### GOAL OF THE EXERCISE
Transcribe the line containing "[00:00:01.87]" and every line after it, exactly, through the end of the records.

[Stored items]
Content starts

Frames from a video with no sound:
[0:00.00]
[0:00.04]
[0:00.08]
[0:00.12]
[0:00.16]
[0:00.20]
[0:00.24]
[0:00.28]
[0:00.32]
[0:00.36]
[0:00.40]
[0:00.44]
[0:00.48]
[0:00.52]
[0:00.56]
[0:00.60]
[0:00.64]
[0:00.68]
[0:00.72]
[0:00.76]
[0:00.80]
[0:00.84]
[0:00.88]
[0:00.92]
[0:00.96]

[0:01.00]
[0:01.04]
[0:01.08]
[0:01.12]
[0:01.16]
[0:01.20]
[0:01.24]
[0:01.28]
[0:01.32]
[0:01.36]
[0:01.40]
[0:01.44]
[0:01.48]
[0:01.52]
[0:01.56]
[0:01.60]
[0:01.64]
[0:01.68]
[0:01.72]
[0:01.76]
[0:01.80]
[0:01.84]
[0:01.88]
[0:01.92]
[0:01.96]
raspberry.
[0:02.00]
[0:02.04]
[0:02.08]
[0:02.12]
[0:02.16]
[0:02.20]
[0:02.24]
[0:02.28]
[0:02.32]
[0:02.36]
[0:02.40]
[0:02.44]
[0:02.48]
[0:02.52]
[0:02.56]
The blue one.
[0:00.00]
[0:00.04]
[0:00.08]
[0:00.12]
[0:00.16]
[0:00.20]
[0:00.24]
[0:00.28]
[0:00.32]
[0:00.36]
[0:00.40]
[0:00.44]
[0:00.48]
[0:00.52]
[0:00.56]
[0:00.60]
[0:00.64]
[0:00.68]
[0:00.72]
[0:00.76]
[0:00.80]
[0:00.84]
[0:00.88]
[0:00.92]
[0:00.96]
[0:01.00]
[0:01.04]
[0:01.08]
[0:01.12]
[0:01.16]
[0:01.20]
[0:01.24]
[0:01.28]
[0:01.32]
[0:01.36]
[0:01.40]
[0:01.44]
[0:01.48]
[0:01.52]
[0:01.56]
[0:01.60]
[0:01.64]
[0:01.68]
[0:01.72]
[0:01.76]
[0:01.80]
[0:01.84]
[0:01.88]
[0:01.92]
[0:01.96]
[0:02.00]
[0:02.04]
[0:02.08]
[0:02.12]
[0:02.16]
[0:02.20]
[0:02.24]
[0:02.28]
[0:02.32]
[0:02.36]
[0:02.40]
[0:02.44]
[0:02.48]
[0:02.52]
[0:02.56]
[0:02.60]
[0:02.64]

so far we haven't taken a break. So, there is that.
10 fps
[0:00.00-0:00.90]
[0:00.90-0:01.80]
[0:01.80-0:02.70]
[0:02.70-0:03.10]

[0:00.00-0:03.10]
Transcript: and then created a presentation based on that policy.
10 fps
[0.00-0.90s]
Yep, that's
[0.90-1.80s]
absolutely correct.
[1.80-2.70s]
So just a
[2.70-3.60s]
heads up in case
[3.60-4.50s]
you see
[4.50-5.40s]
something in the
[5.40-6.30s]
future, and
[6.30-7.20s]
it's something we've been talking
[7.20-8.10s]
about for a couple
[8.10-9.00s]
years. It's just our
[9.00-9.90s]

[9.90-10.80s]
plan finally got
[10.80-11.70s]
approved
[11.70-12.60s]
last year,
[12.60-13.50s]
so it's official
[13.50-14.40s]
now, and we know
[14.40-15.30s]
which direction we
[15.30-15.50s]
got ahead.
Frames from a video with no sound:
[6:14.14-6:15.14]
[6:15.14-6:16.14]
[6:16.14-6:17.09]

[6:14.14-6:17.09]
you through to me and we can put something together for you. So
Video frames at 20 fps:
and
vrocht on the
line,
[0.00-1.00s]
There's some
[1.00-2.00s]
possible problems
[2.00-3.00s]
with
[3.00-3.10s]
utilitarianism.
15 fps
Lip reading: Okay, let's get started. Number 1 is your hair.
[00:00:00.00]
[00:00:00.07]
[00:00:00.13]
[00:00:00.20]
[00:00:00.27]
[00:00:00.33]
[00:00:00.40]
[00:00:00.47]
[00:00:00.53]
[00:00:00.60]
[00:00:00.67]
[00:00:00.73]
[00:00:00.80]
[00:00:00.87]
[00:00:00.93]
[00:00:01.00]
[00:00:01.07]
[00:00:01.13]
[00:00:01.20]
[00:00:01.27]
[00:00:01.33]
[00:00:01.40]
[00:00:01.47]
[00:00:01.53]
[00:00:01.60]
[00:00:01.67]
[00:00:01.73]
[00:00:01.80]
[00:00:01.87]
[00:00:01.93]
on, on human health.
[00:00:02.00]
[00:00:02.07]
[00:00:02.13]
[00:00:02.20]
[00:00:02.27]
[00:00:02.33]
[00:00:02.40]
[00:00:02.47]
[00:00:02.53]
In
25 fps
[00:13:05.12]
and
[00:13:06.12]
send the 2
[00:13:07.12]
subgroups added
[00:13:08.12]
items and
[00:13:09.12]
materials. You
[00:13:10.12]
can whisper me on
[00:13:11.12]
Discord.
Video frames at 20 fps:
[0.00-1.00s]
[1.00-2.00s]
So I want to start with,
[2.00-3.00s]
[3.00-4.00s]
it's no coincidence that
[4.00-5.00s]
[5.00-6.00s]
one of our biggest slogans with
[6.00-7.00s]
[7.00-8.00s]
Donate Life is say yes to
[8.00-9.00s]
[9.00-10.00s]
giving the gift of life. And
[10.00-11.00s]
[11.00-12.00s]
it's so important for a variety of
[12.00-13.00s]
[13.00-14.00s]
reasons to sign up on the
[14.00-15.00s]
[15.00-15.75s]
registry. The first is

Content ends

### RESULT OF THE TASK
[00:00:01.87]
[00:00:01.93]
on, on human health.
[00:00:02.00]
[00:00:02.07]
[00:00:02.13]
[00:00:02.20]
[00:00:02.27]
[00:00:02.33]
[00:00:02.40]
[00:00:02.47]
[00:00:02.53]
In
25 fps
[00:13:05.12]
and
[00:13:06.12]
send the 2
[00:13:07.12]
subgroups added
[00:13:08.12]
items and
[00:13:09.12]
materials. You
[00:13:10.12]
can whisper me on
[00:13:11.12]
Discord.
Video frames at 20 fps:
[0.00-1.00s]
[1.00-2.00s]
So I want to start with,
[2.00-3.00s]
[3.00-4.00s]
it's no coincidence that
[4.00-5.00s]
[5.00-6.00s]
one of our biggest slogans with
[6.00-7.00s]
[7.00-8.00s]
Donate Life is say yes to
[8.00-9.00s]
[9.00-10.00s]
giving the gift of life. And
[10.00-11.00s]
[11.00-12.00s]
it's so important for a variety of
[12.00-13.00s]
[13.00-14.00s]
reasons to sign up on the
[14.00-15.00s]
[15.00-15.75s]
registry. The first is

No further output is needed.